Dalam Injil Mrk. 12:31, Yesus berkata, “Kasihilah sesamamu manusia seperti dirimu sendiri.” Ayat ini sering dikutip untuk menegaskan pentingnya kasih terhadap sesama. Namun, bagian “seperti dirimu sendiri” kerap diabaikan. Padahal, perintah Yesus itu mengandaikan bahwa kita terlebih dahulu memiliki kasih yang sehat terhadap diri sendiri.
Dasar Teologis:
Kasih terhadap diri bukanlah bentuk egoisme. Egoisme berpusat pada diri sendiri dengan mengorbankan orang lain, sedangkan kasih terhadap diri adalah penerimaan yang utuh atas siapa kita di hadapan Allah yakn sebagai ciptaan yang “sungguh amat baik” (Kej. 1:31). Katekismus Gereja Katolik (KGK) tidak menyebutkan “self-love” secara eksplisit, tetapi mengajarkan bahwa setiap pribadi manusia memiliki martabat, karena diciptakan menurut gambar dan rupa Allah (lih. KGK 1700-1703). Maka, mencintai diri sendiri berarti menghargai martabat itu dengan menjaga tubuh, menjaga kesehatan mental, menetapkan batas yang sehat dalam relasi (self-boundaries), serta mengampuni diri sendiri atas kesalahan masa lalu.

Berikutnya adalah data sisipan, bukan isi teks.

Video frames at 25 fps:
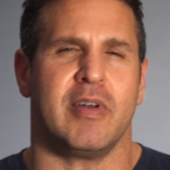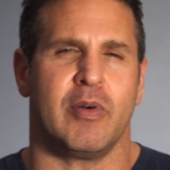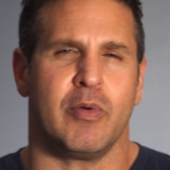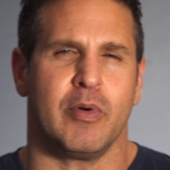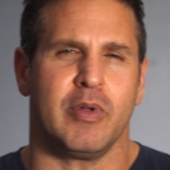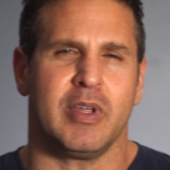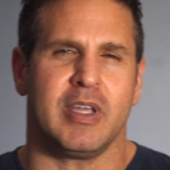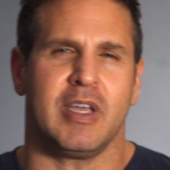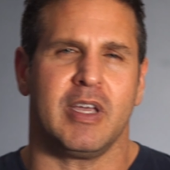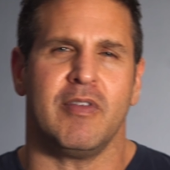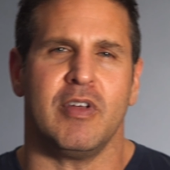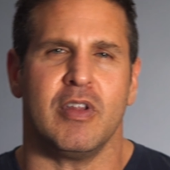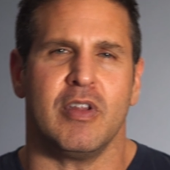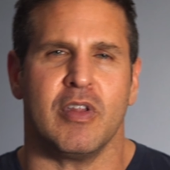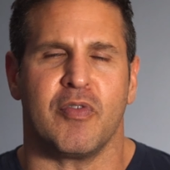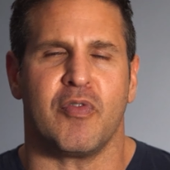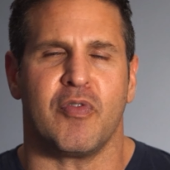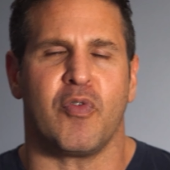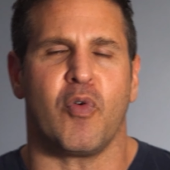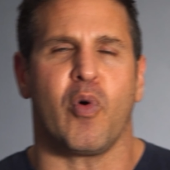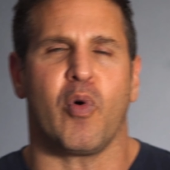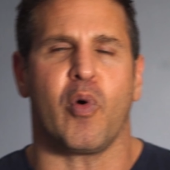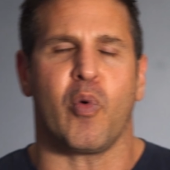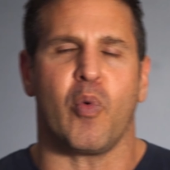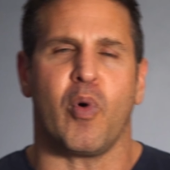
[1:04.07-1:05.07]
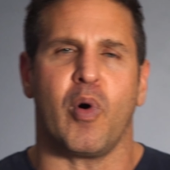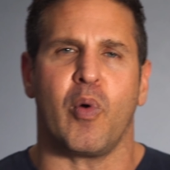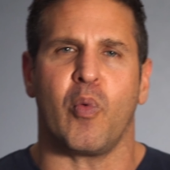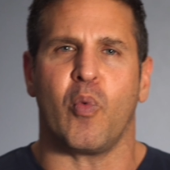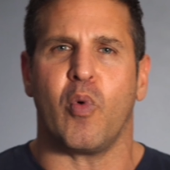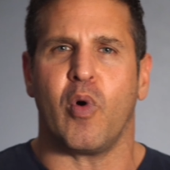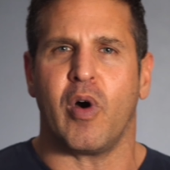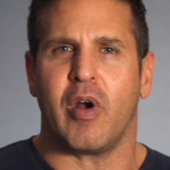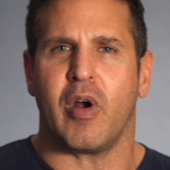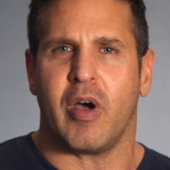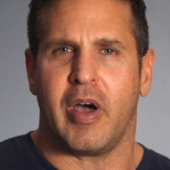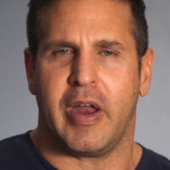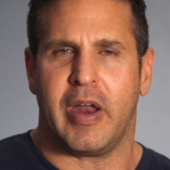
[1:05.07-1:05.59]
it, really give you the four one
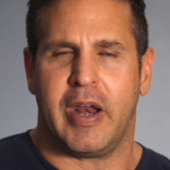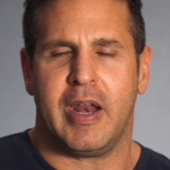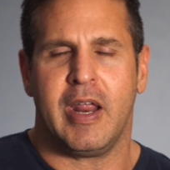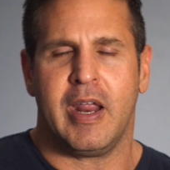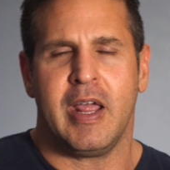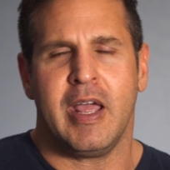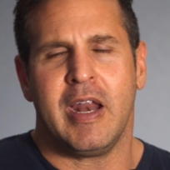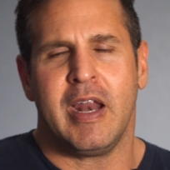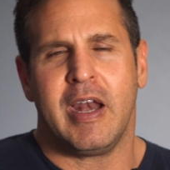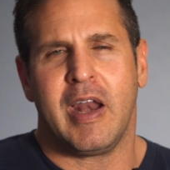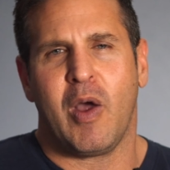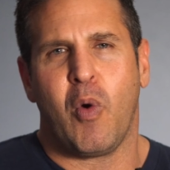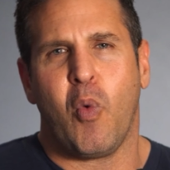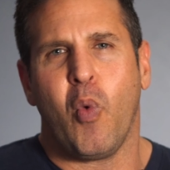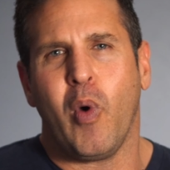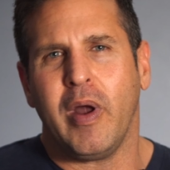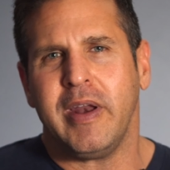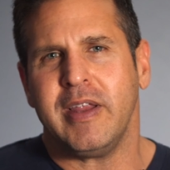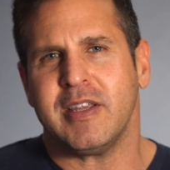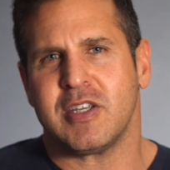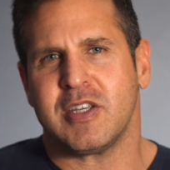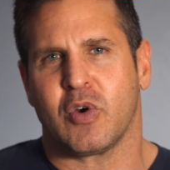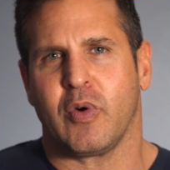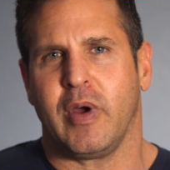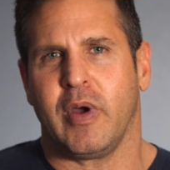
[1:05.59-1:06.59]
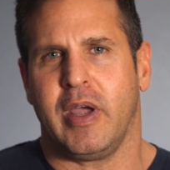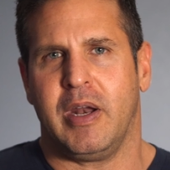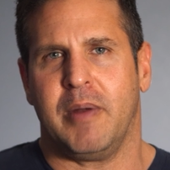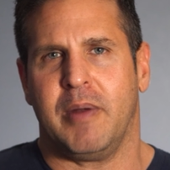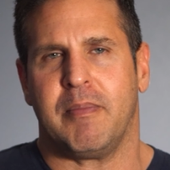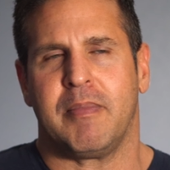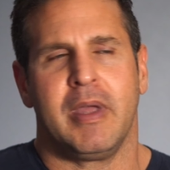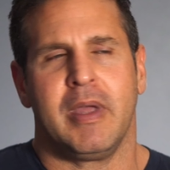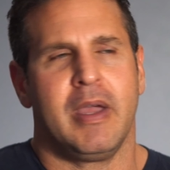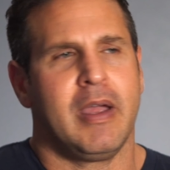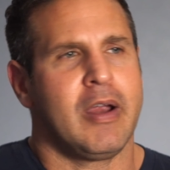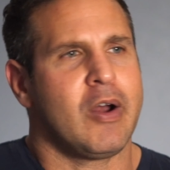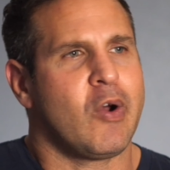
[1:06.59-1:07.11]
one on it. Now, what is kratom?
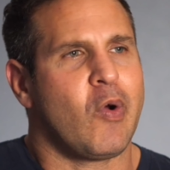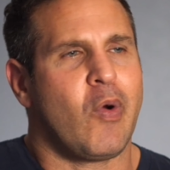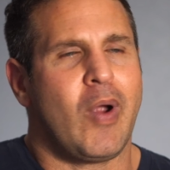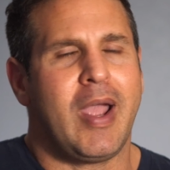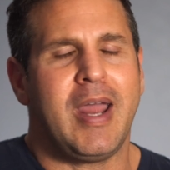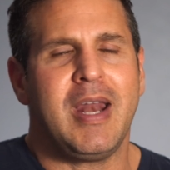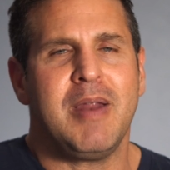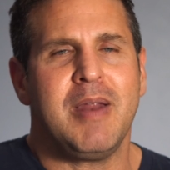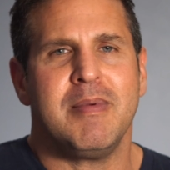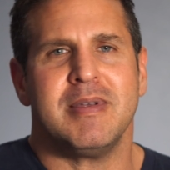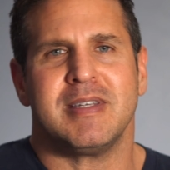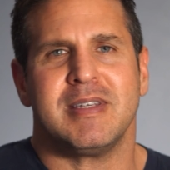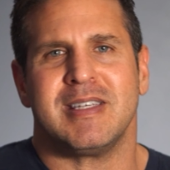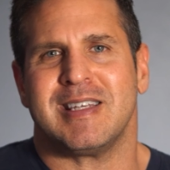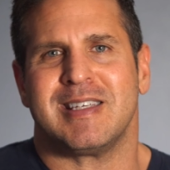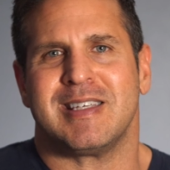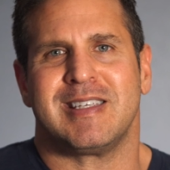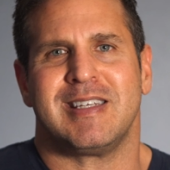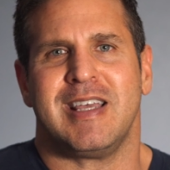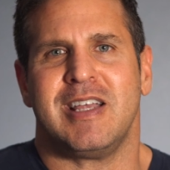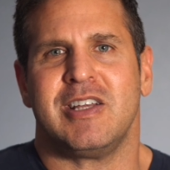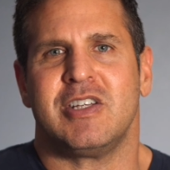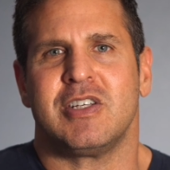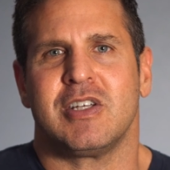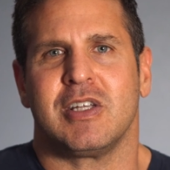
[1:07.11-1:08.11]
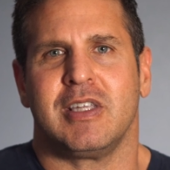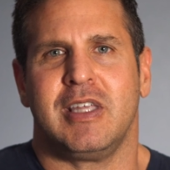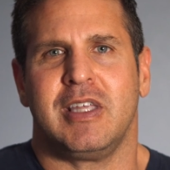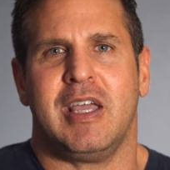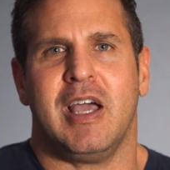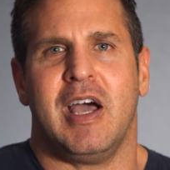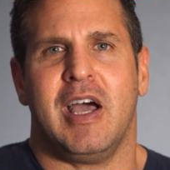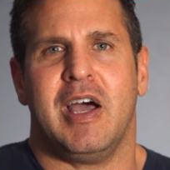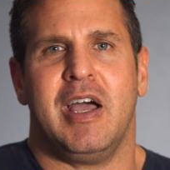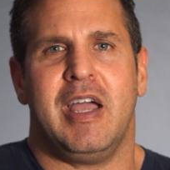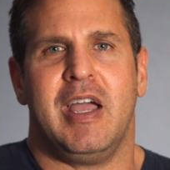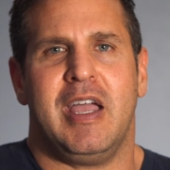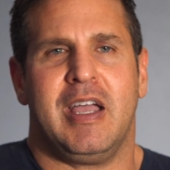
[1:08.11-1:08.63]
Kratom is essentially,
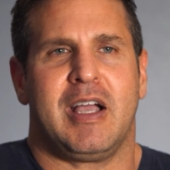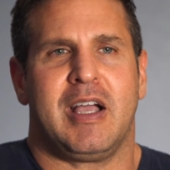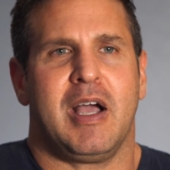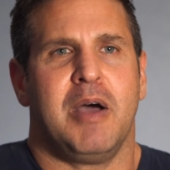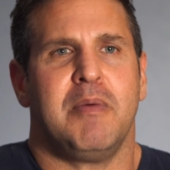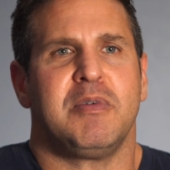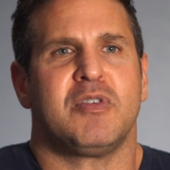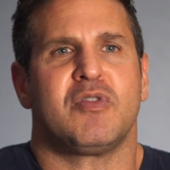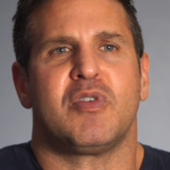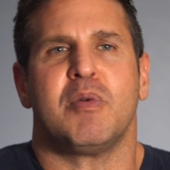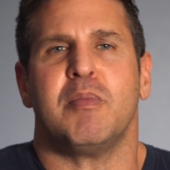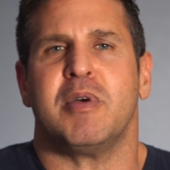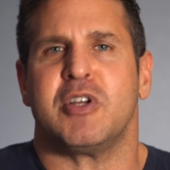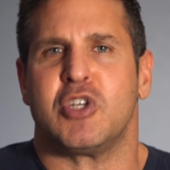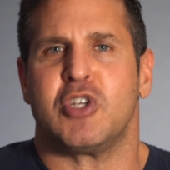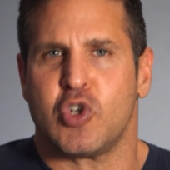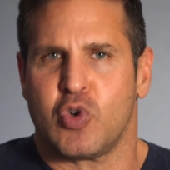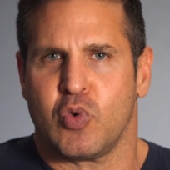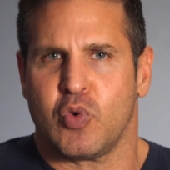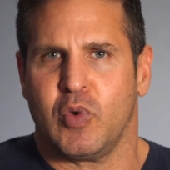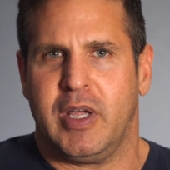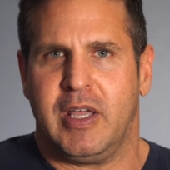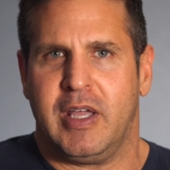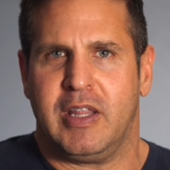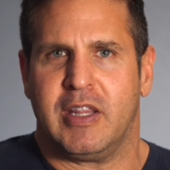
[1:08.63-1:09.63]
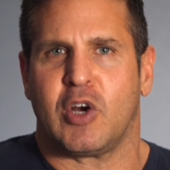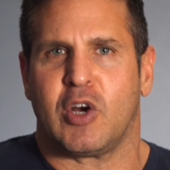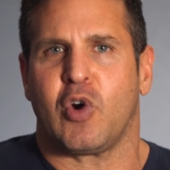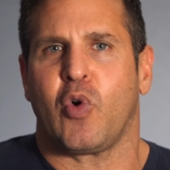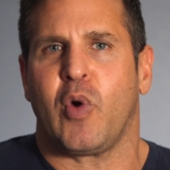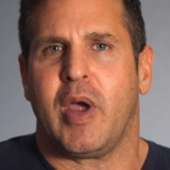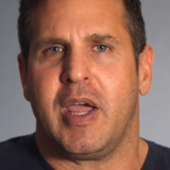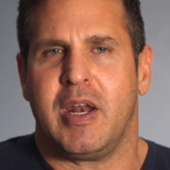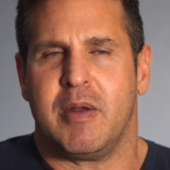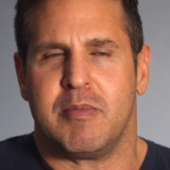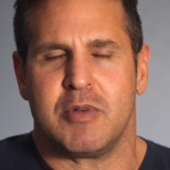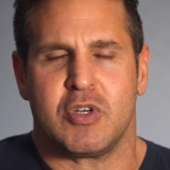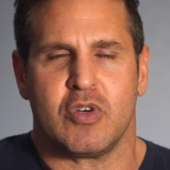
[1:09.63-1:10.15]
uh, it comes from a tree, the
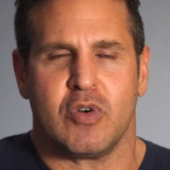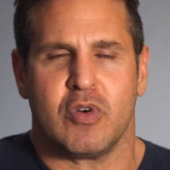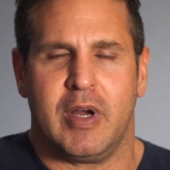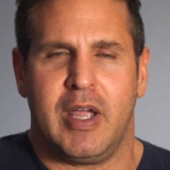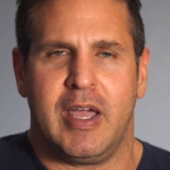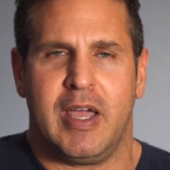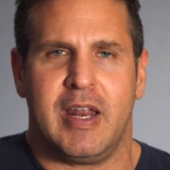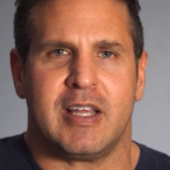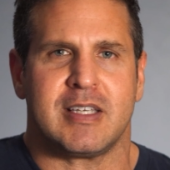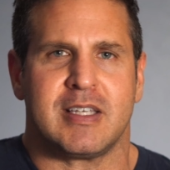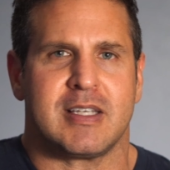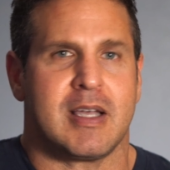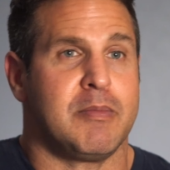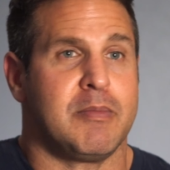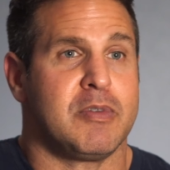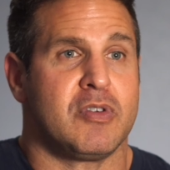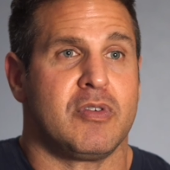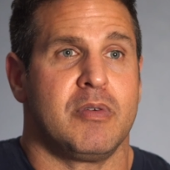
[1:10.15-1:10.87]
kratom tree, and it comes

Relevansi dari Mengasihi Sesama seperti Diri Sendiri:
Tanpa kasih terhadap diri, kasih kepada sesama bisa menjadi toksik: kita mudah dimanipulasi, terseret dalam relasi yang merusak, atau merasa “harus” menyenangkan semua orang. Sebaliknya, kasih yang bertumbuh dari penerimaan diri memungkinkan kita mencintai orang lain tanpa kehilangan diri. Kita menjadi mampu berkata “ya” dan “tidak” dengan tulus. Kita memberi bukan karena terpaksa, tapi karena cinta sejati.
Mencintai diri sendiri dalam terang iman bukanlah melarikan diri dari salib, melainkan menyadari bahwa kita pun layak menerima kasih, dari Allah, dari sesama, dan dari diri kita sendiri. Dari situ, kita bisa benar-benar mengasihi sesama seperti kita mengasihi diri sendiri dengan penuh penghargaan, kelembutan, dan kejujuran.
Sumber:
Takhta Suci. (1997). Katekismus Gereja Katolik. Diterjemahkan oleh Komisi Kateketik KWI. Jakarta: Obor.
Kitab Suci. (2009). Alkitab Deuterokanonika–LAI. Jakarta: Lembaga Alkitab Indonesia.